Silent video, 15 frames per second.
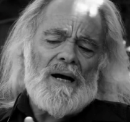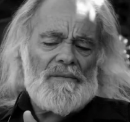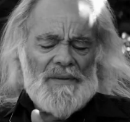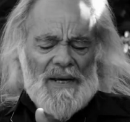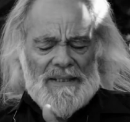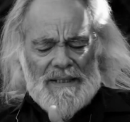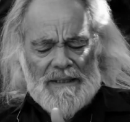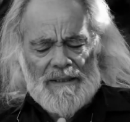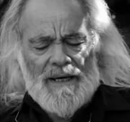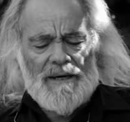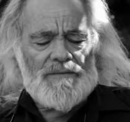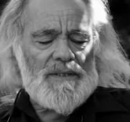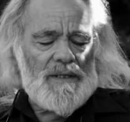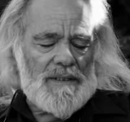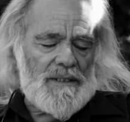and they didn't
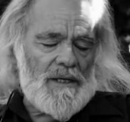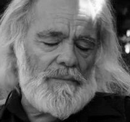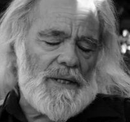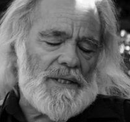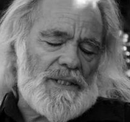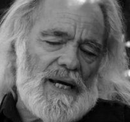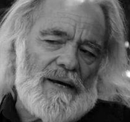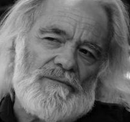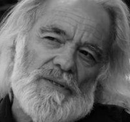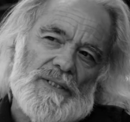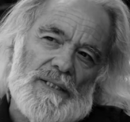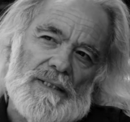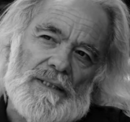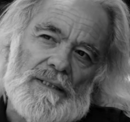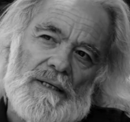have so much
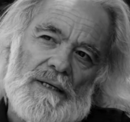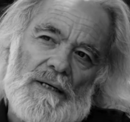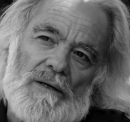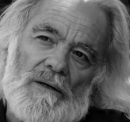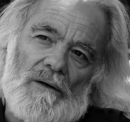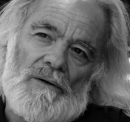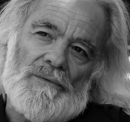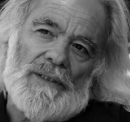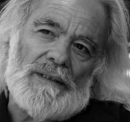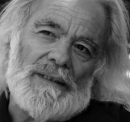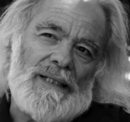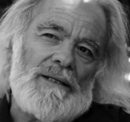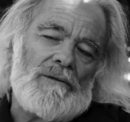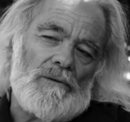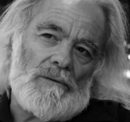emphasis on the
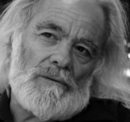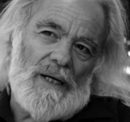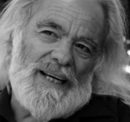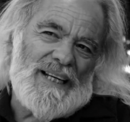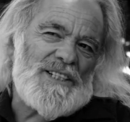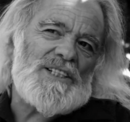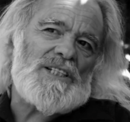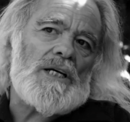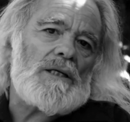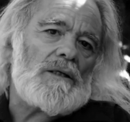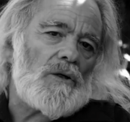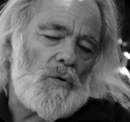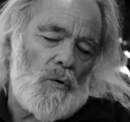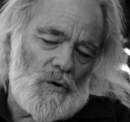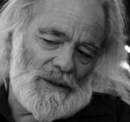lineal edge
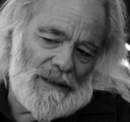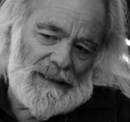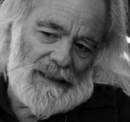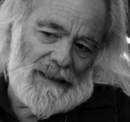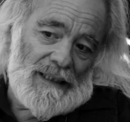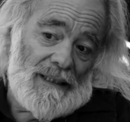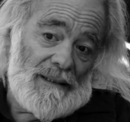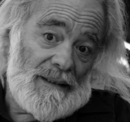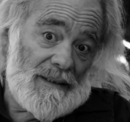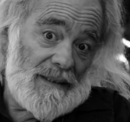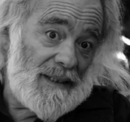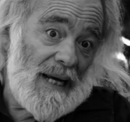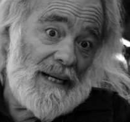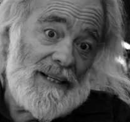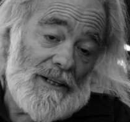quality that,
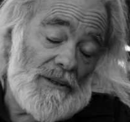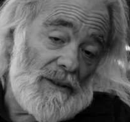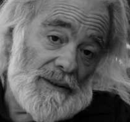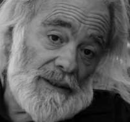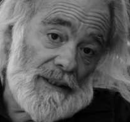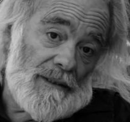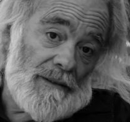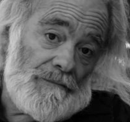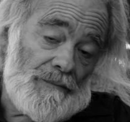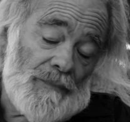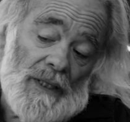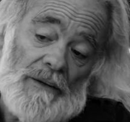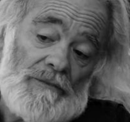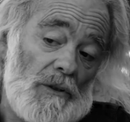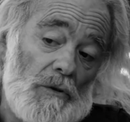say, Nikon did.
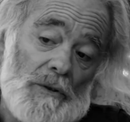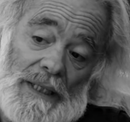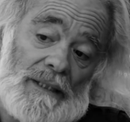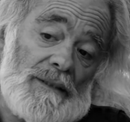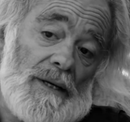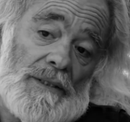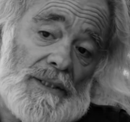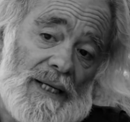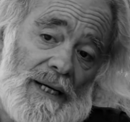If you look into those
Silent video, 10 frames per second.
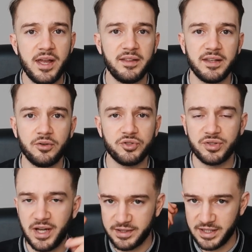They also
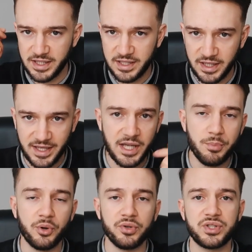had like
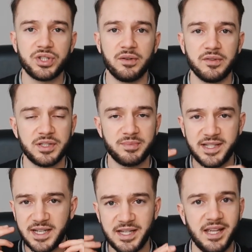earbuds, you know, to
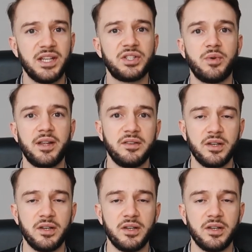protect your ears when,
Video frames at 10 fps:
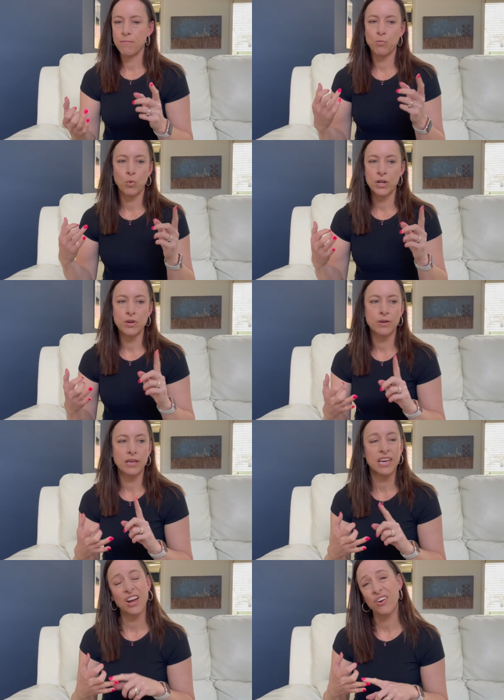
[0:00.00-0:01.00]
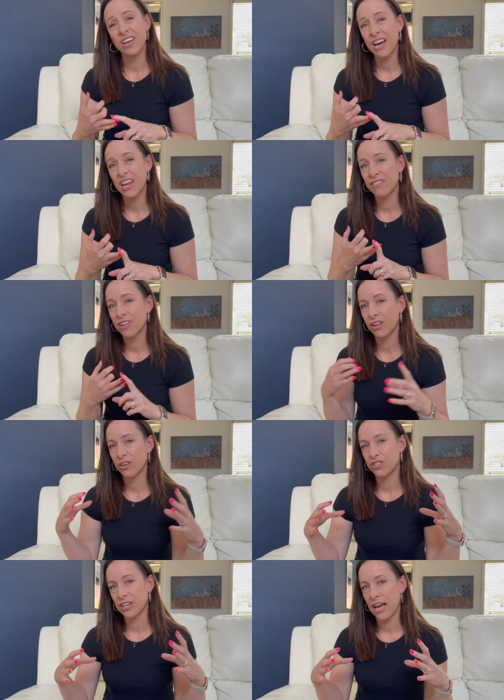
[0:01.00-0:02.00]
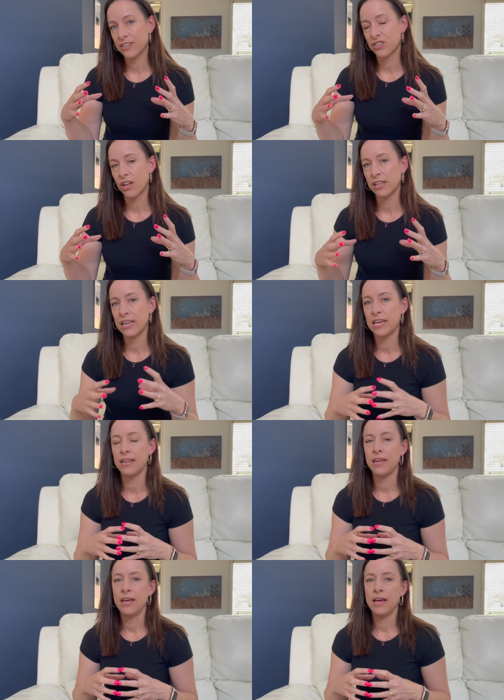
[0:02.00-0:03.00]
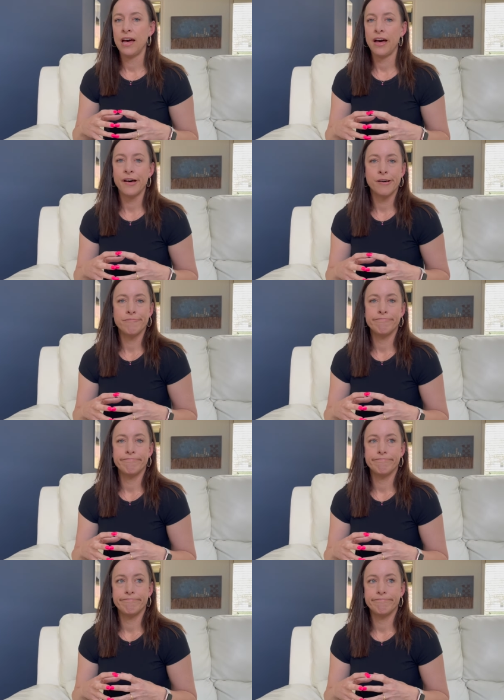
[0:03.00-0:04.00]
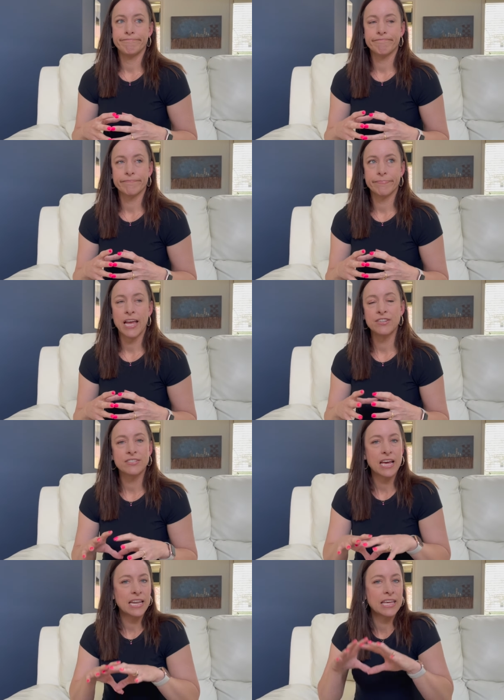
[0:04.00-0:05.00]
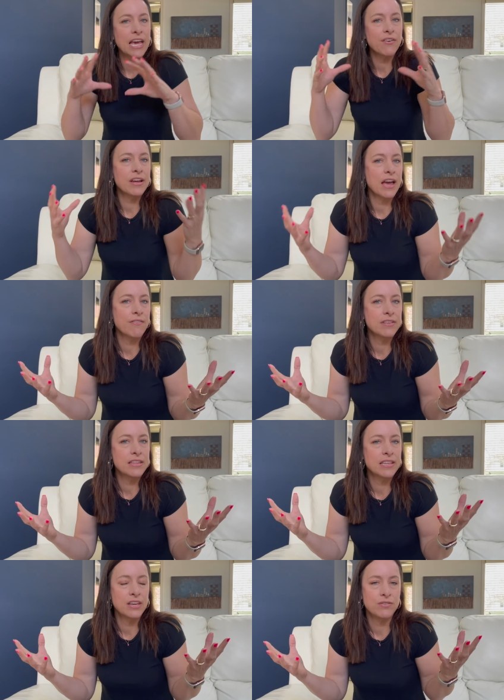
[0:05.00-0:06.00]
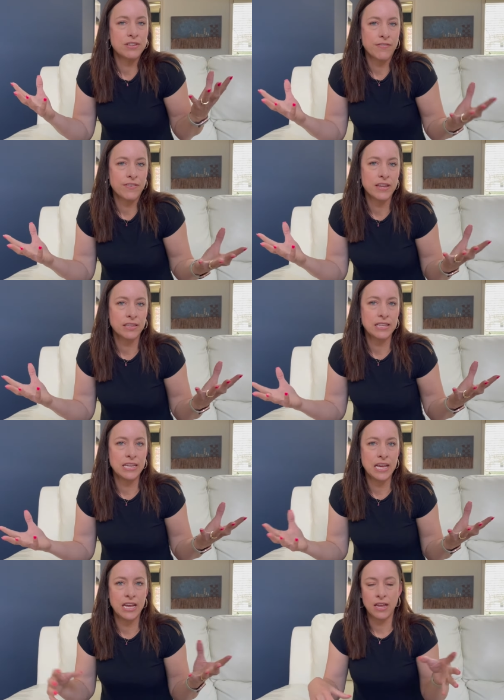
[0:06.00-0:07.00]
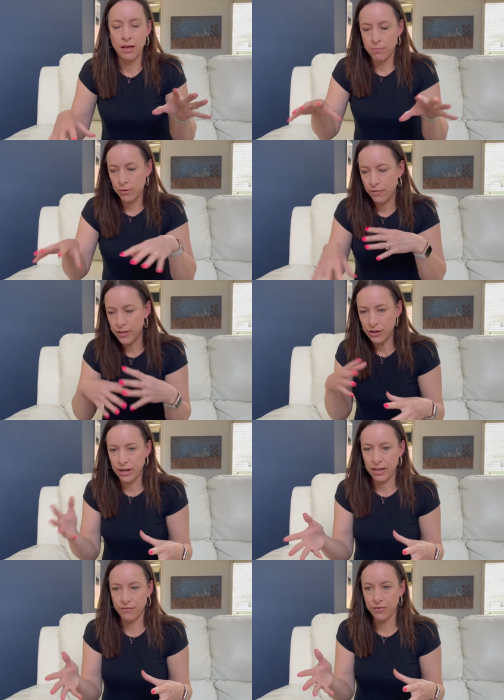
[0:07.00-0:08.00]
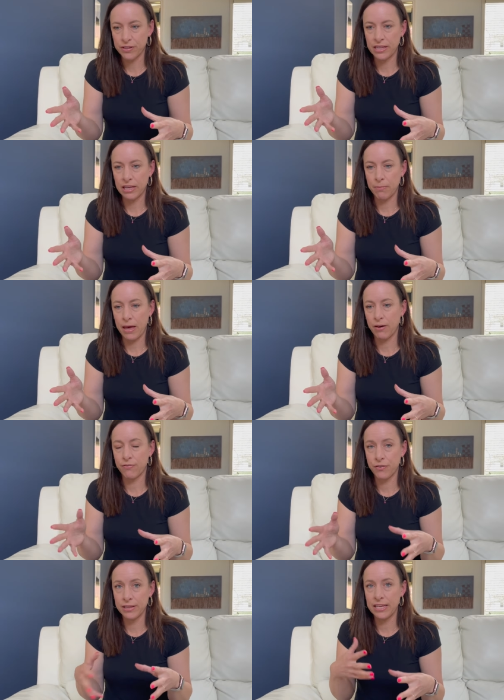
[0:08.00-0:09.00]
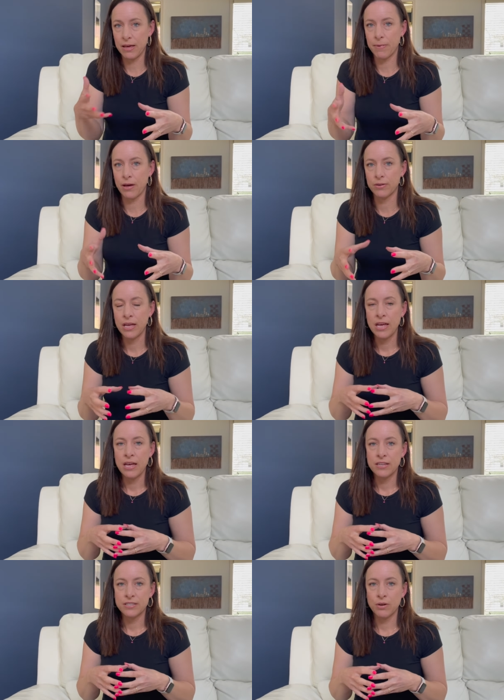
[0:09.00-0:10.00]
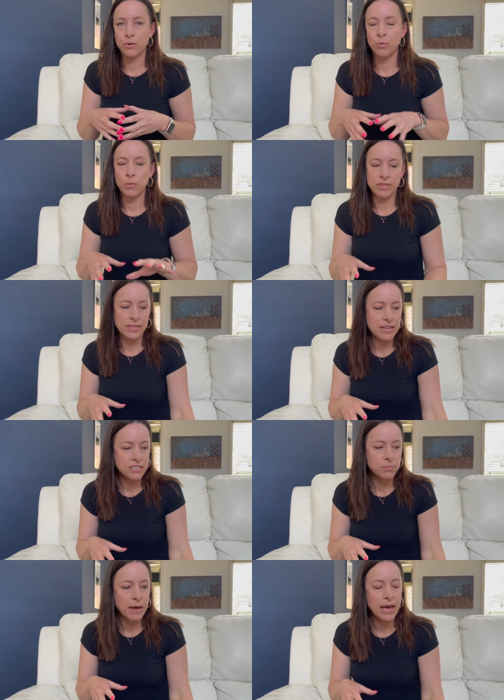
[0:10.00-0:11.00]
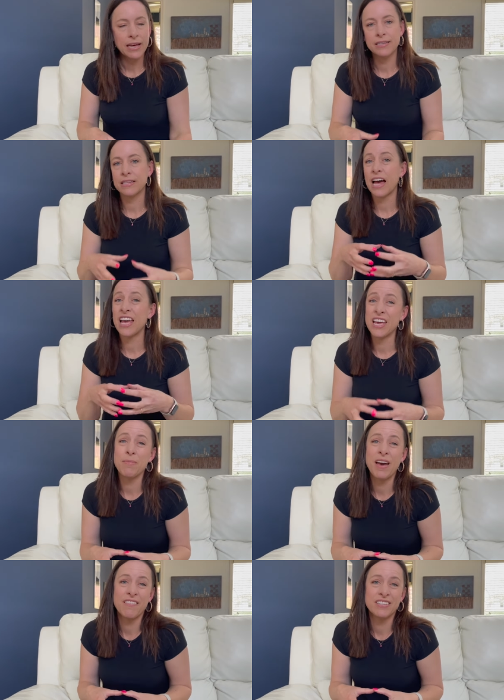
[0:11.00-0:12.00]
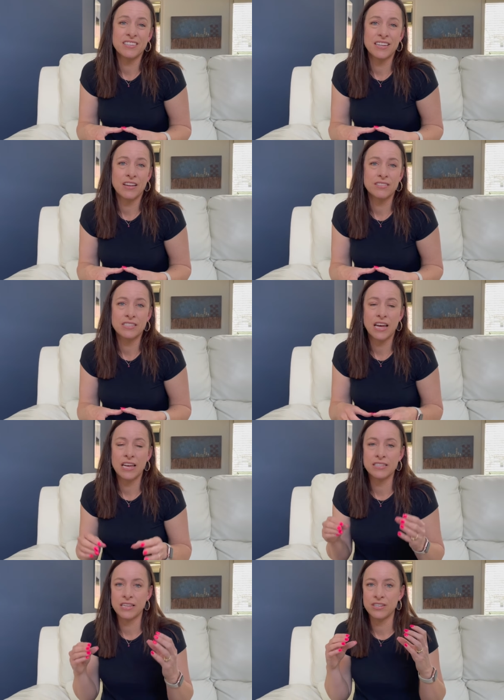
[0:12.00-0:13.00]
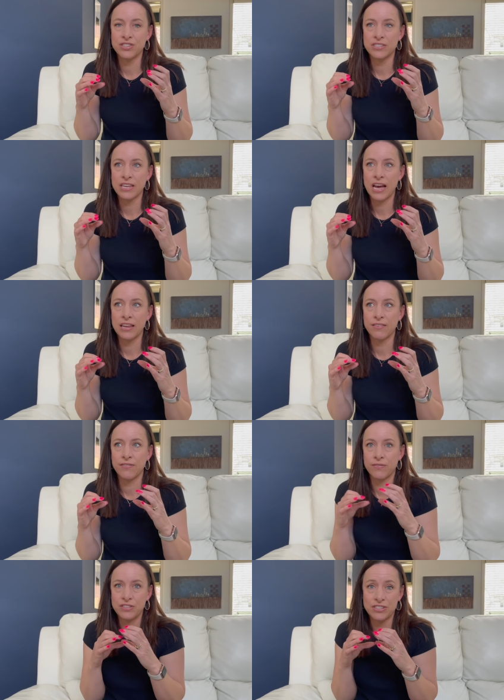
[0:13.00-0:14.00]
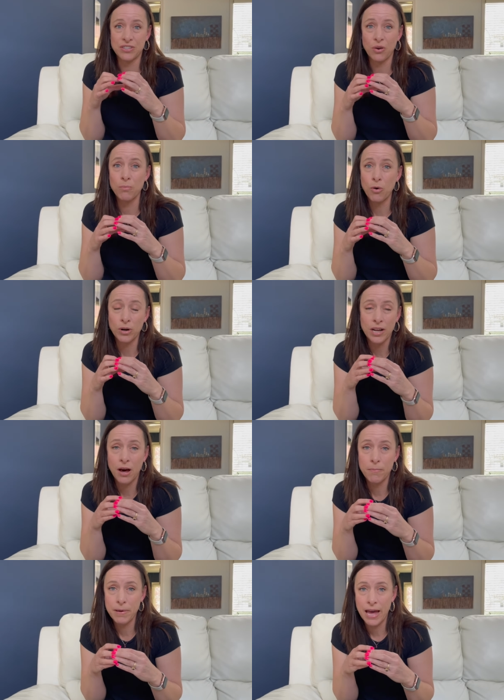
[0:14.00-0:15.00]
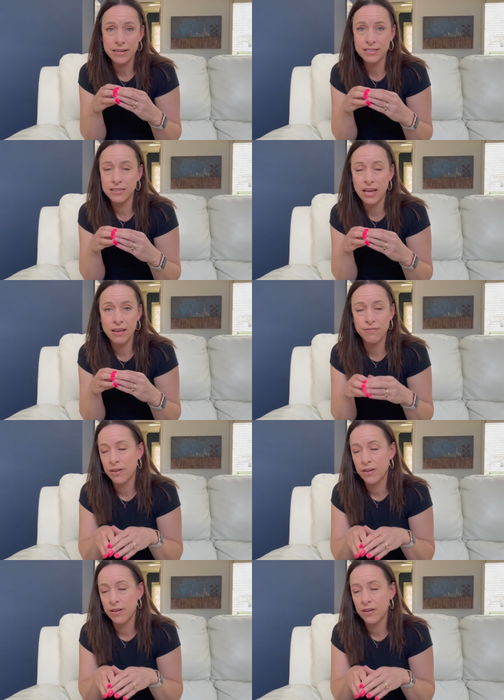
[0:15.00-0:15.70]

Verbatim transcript: where you can carry kind of a larger catch-all in it. Um, and just kind of carry everything that you definitely need, moving your hand freely about, freely about. So with these bags, I am having to downsize and just kind of just go more compact in life.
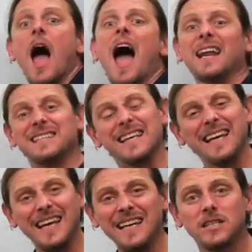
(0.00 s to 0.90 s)
And it's
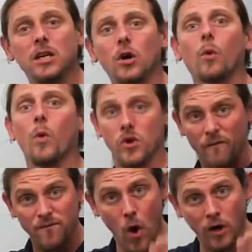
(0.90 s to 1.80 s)
easier when you're
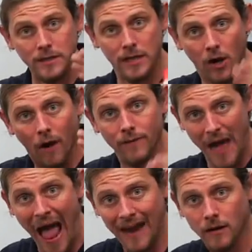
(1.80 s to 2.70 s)
focusing on
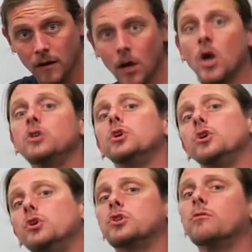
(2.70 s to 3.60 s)
that to
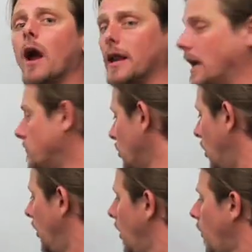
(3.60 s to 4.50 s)
use the right-hand
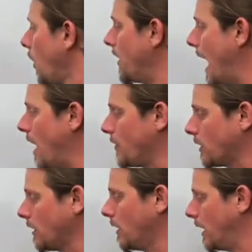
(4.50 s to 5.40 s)
rule, where now the
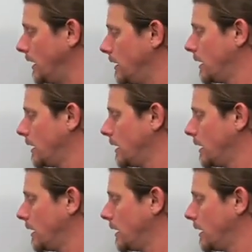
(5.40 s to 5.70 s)
current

» Problem
A faithful transcription of the material, with no pictures, is the expected result.

» Answer to this exercise
Silent video, 15 frames per second.
and they didn't
have so much
emphasis on the
lineal edge
quality that,
say, Nikon did.
If you look into those
Silent video, 10 frames per second.
They also
had like
earbuds, you know, to
protect your ears when,
Video frames at 10 fps:
[0:00.00-0:01.00]
[0:01.00-0:02.00]
[0:02.00-0:03.00]
[0:03.00-0:04.00]
[0:04.00-0:05.00]
[0:05.00-0:06.00]
[0:06.00-0:07.00]
[0:07.00-0:08.00]
[0:08.00-0:09.00]
[0:09.00-0:10.00]
[0:10.00-0:11.00]
[0:11.00-0:12.00]
[0:12.00-0:13.00]
[0:13.00-0:14.00]
[0:14.00-0:15.00]
[0:15.00-0:15.70]

Verbatim transcript: where you can carry kind of a larger catch-all in it. Um, and just kind of carry everything that you definitely need, moving your hand freely about, freely about. So with these bags, I am having to downsize and just kind of just go more compact in life.
(0.00 s to 0.90 s)
And it's
(0.90 s to 1.80 s)
easier when you're
(1.80 s to 2.70 s)
focusing on
(2.70 s to 3.60 s)
that to
(3.60 s to 4.50 s)
use the right-hand
(4.50 s to 5.40 s)
rule, where now the
(5.40 s to 5.70 s)
current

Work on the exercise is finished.